Kenneth Garrett, National Geographic Image Collection
ByCandida Moss
Published July 2, 2026
Candida Moss headshot

Welcome back to Stones & Bones, National Geographic’s paleontology and archaeology newsletter!

I’m historian Candida Moss. Today we turn our eye to uncovering the diplomatic intrigue of the ancient world.

A mere 3,400 years ago, one of Egypt’s greatest, most enigmatic, and, to be polite, let’s say eccentric pharaohs got one of the most revolutionary ideas in history in his head. Amenhotep IV, as he was then known, threw out thousands of years of polytheistic Egyptian practice and demanded a new religion that revolved around just one god, Aten. He also, as one does in such moments of outlandish hubris, changed his name to Akhenaten, which meant, ahem, “effective for Aten.”

It wasn’t just the spiritual world of the Egyptians that would experience such a seismic shift. Akhenaten relocated the superpower’s capital north from Thebes to an empty plot of desert. Almost overnight, a city rose in an area we now call Amarna. For roughly three decades it attracted dignitaries from all over the world to a metropolis in the middle of nowhere.

GRAPHIC: FERNANDO G. BAPTISTA, LIZ SISK, NGM STAFF. ART: ROCIO ESPIN; JOSE DANIEL CABRERA PEÑA. SOURCES: PETER F. DORMAN, AMERICAN UNIVERSITY OF BEIRUT; BRETT MCCLAIN, UNIVERSITY OF CHICAGO; BARRY KEMP, AMARNA PROJECT.

Three millennia later, hundreds of tablets from what was briefly the most important city in Egypt were discovered in and around Amarna (a fascinating and controversial story in its own right that we’ll maybe get to someday). They document diplomatic relations between Egypt and the major power players of the ancient world. But far from being stodgy diplomatic texts about grain or taxes, they tell of petty rivalries, snarky monarchs, a missing Babylonian princess, ostentatious displays of wealth, and accusations of fraudulent gifts. Assyriologist Selena Wisnom, author of the recent book The Library of Ancient Wisdom: Mesopotamia and the Making of History, called them “the Wikileaks of the Bronze Age.”

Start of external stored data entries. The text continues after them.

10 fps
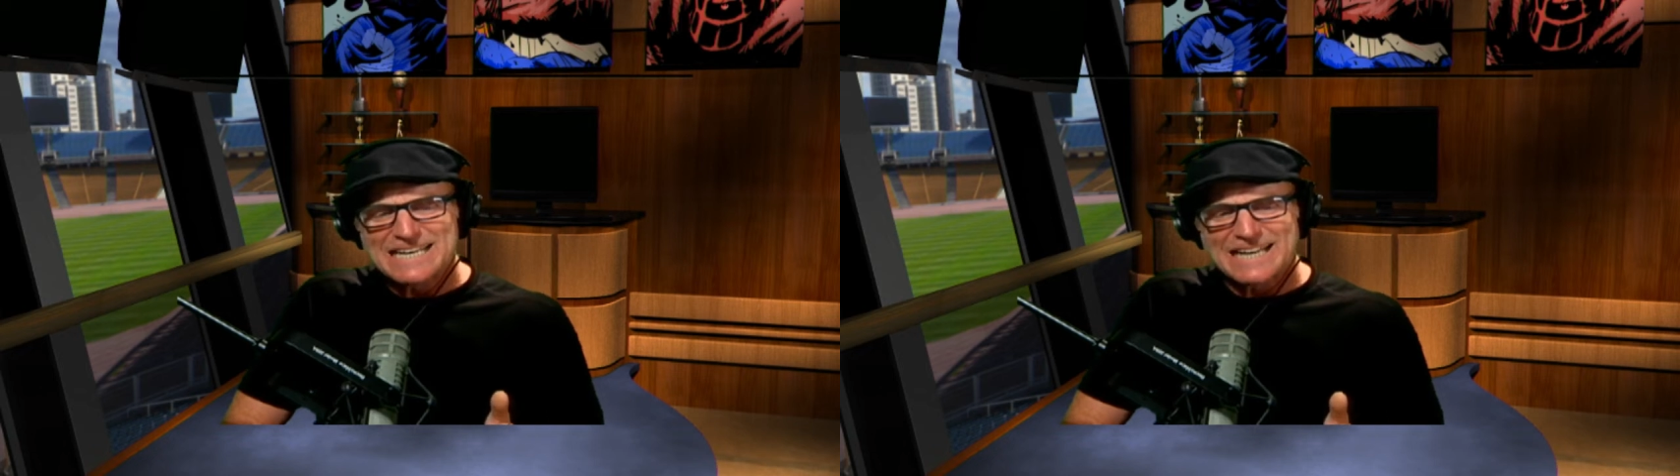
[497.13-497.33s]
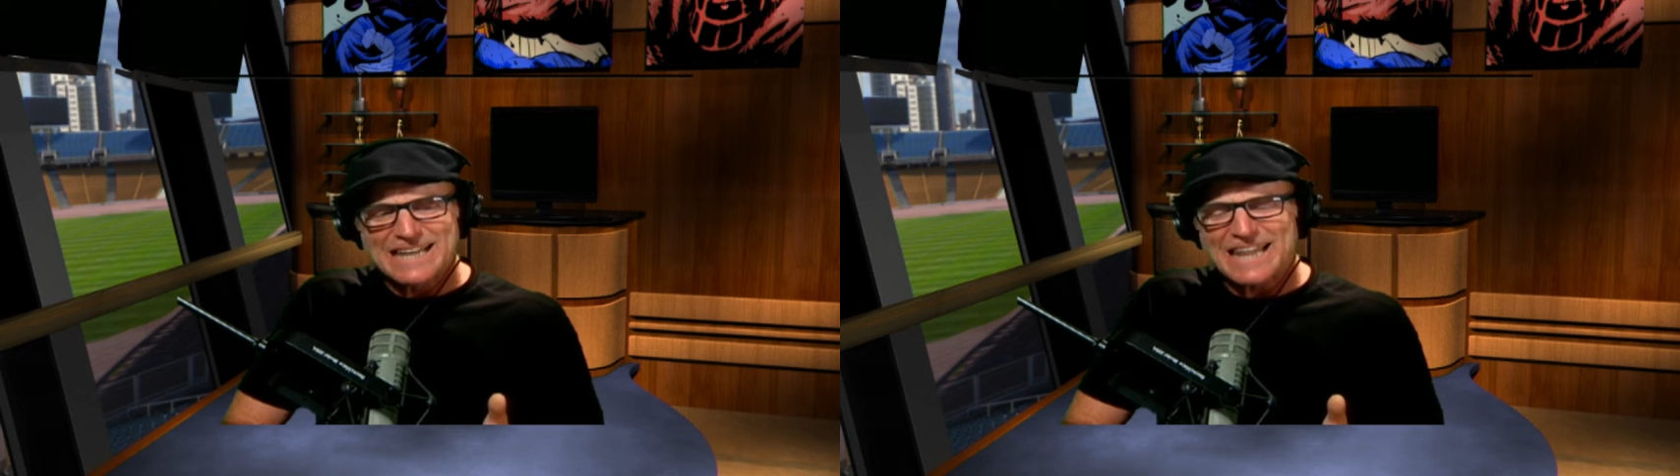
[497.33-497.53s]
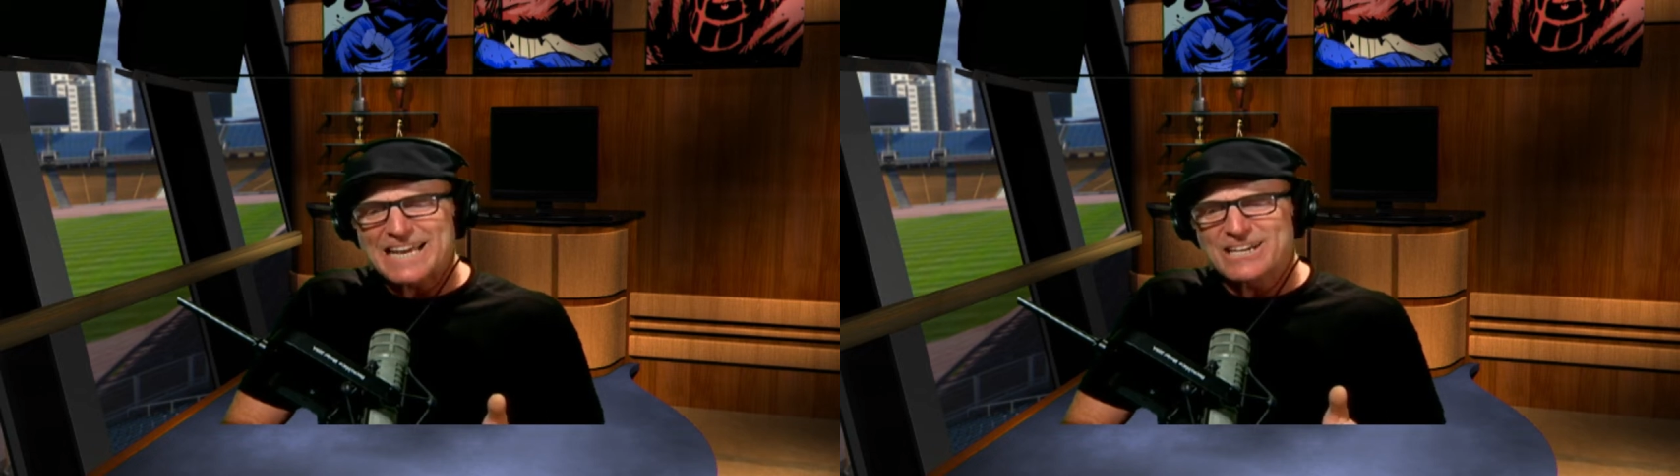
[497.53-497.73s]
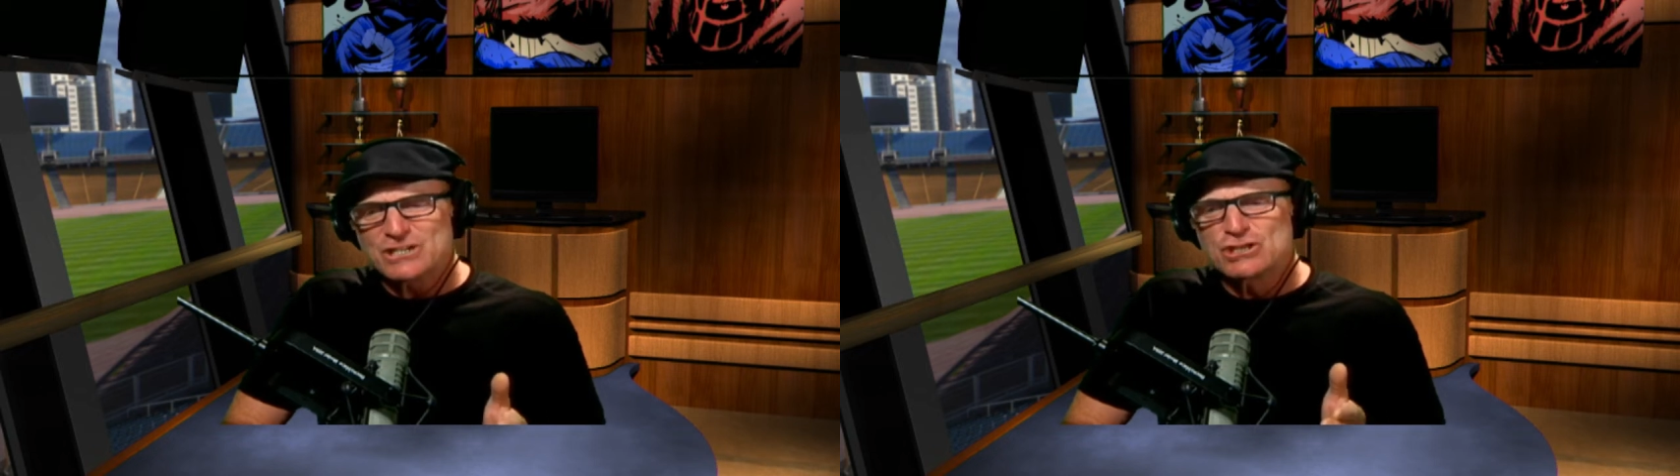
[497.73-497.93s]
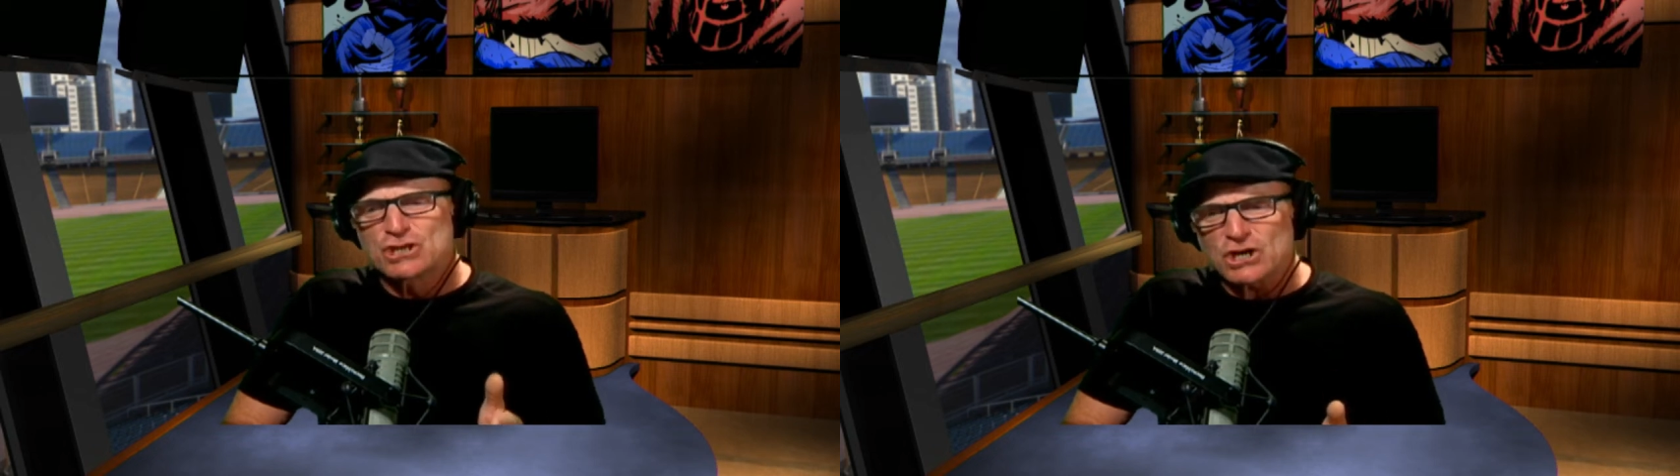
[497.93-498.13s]
like a
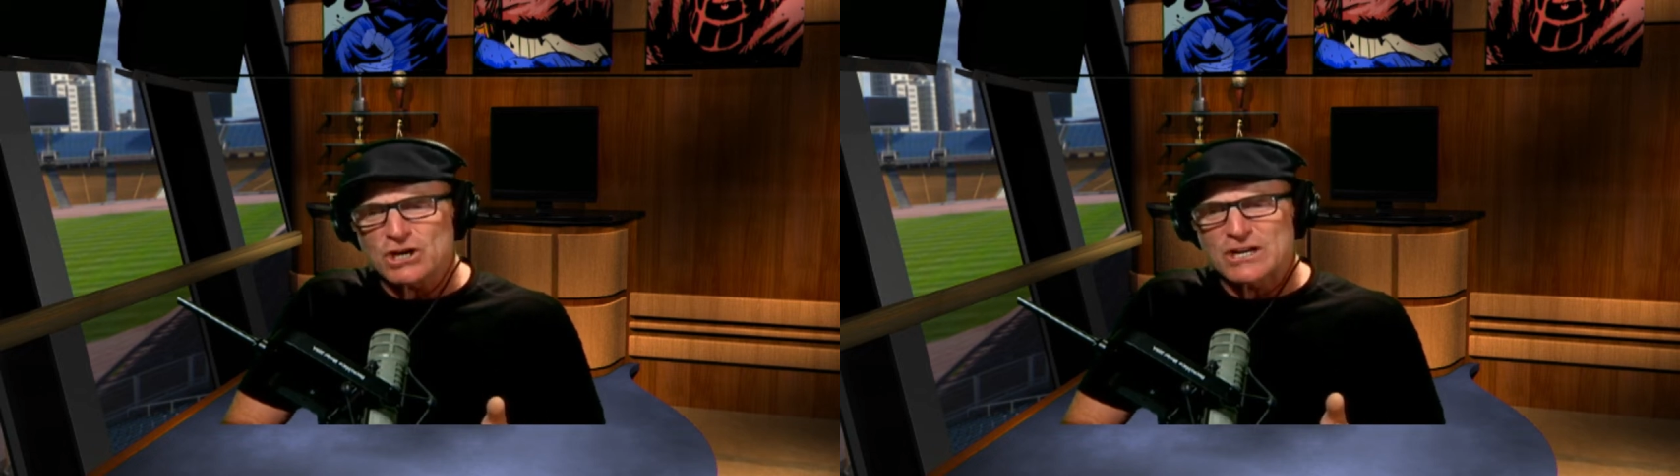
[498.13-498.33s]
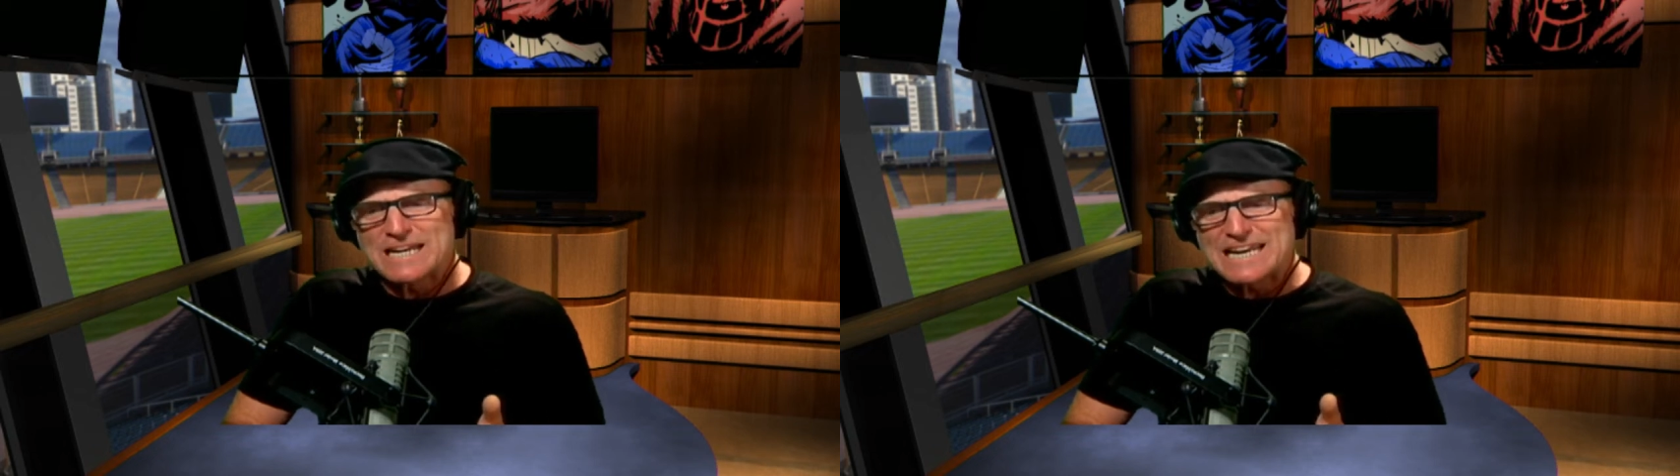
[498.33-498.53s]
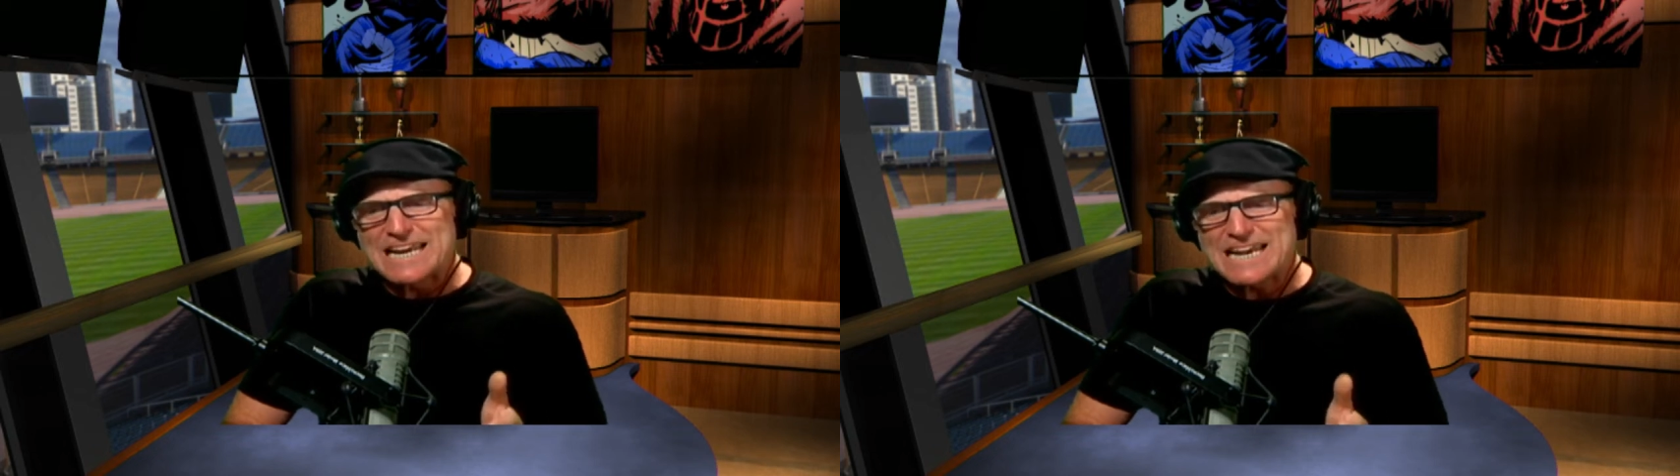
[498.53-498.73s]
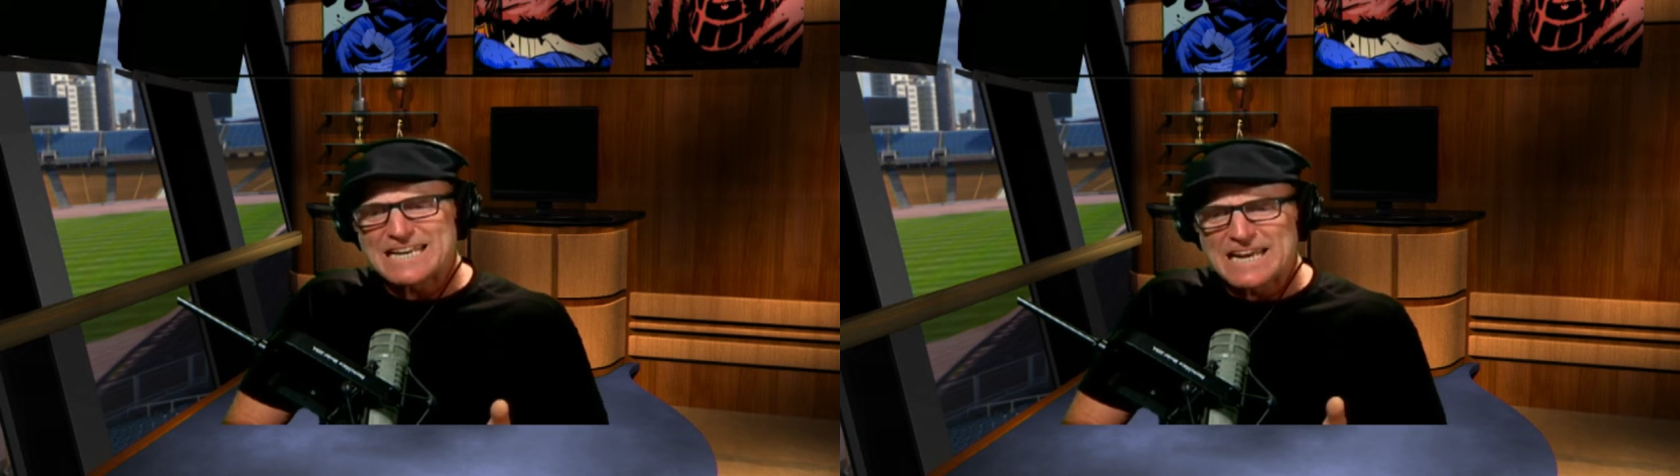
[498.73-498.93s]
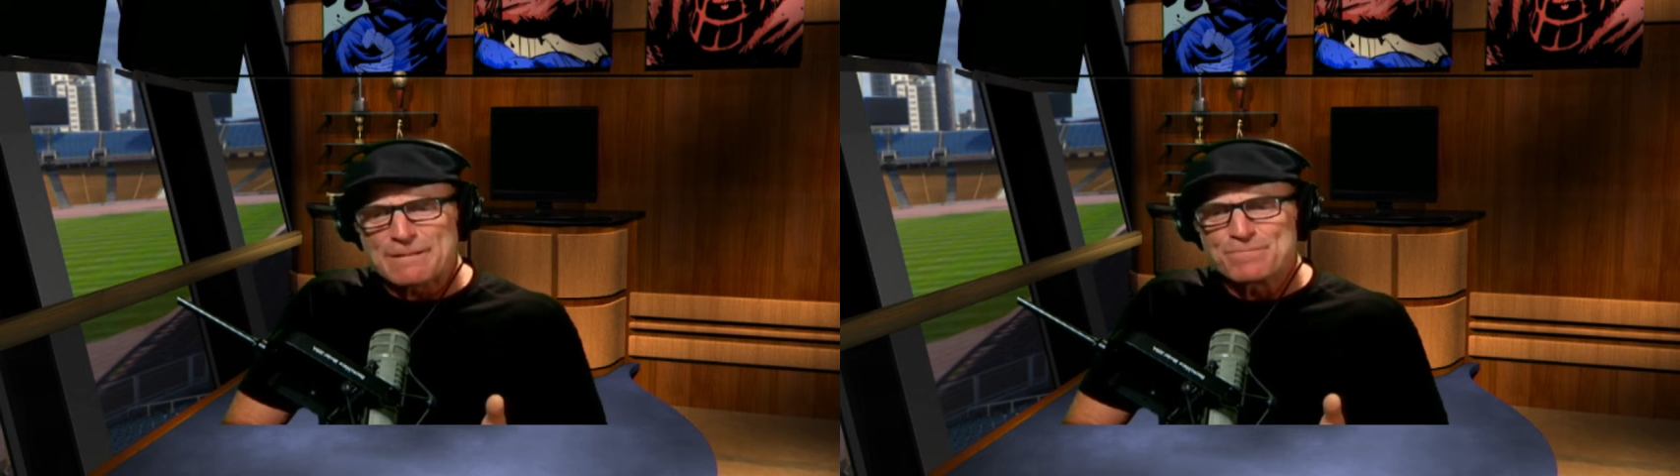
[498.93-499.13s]
jerk and
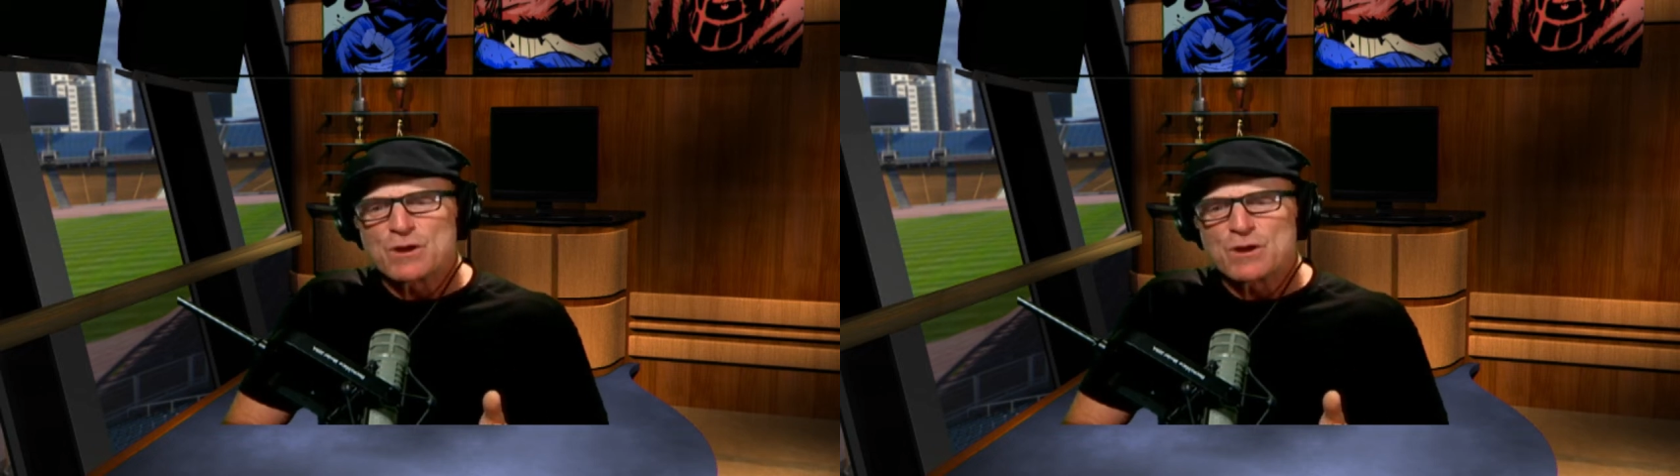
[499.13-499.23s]
idiot.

Behind the letters sent by monarchs and vassal kings is the unseen world of the scribes and emissaries who wrote and delivered the letters and who formed the backbone of ancient diplomacy. Now, new evidence shines a light on their work, shows how they helped avert political disasters, and (!!) suggests that at least one of them was a foreign agent. 

The Amarna Letters form the bulk of a collection of 380 clay tablets that were discovered in or not far from Tell el Amarna, on the east bank of the Nile roughly halfway between the north (Memphis, near modern-day Cairo) and south (Thebes, now Luxor) of ancient Egypt. The tablets date to the 14th century B.C., spanning the end of the reign of Amenhotep III (1399-1350 B.C.), the reign of his son Amenhotep IV/Akhenaten (1349-1332 B.C.), and the early years of Tutankhamun. The letters give us a glimpse into the rich political world of this period, revealing tense and complex relationships.

GRAPHIC: FERNANDO G. BAPTISTA, LIZ SISK, NGM STAFF. ART: ROCIO ESPIN; JOSE DANIEL CABRERA PEÑA. SOURCES: PETER F. DORMAN, AMERICAN UNIVERSITY OF BEIRUT; BRETT MCCLAIN, UNIVERSITY OF CHICAGO; BARRY KEMP, AMARNA PROJECT.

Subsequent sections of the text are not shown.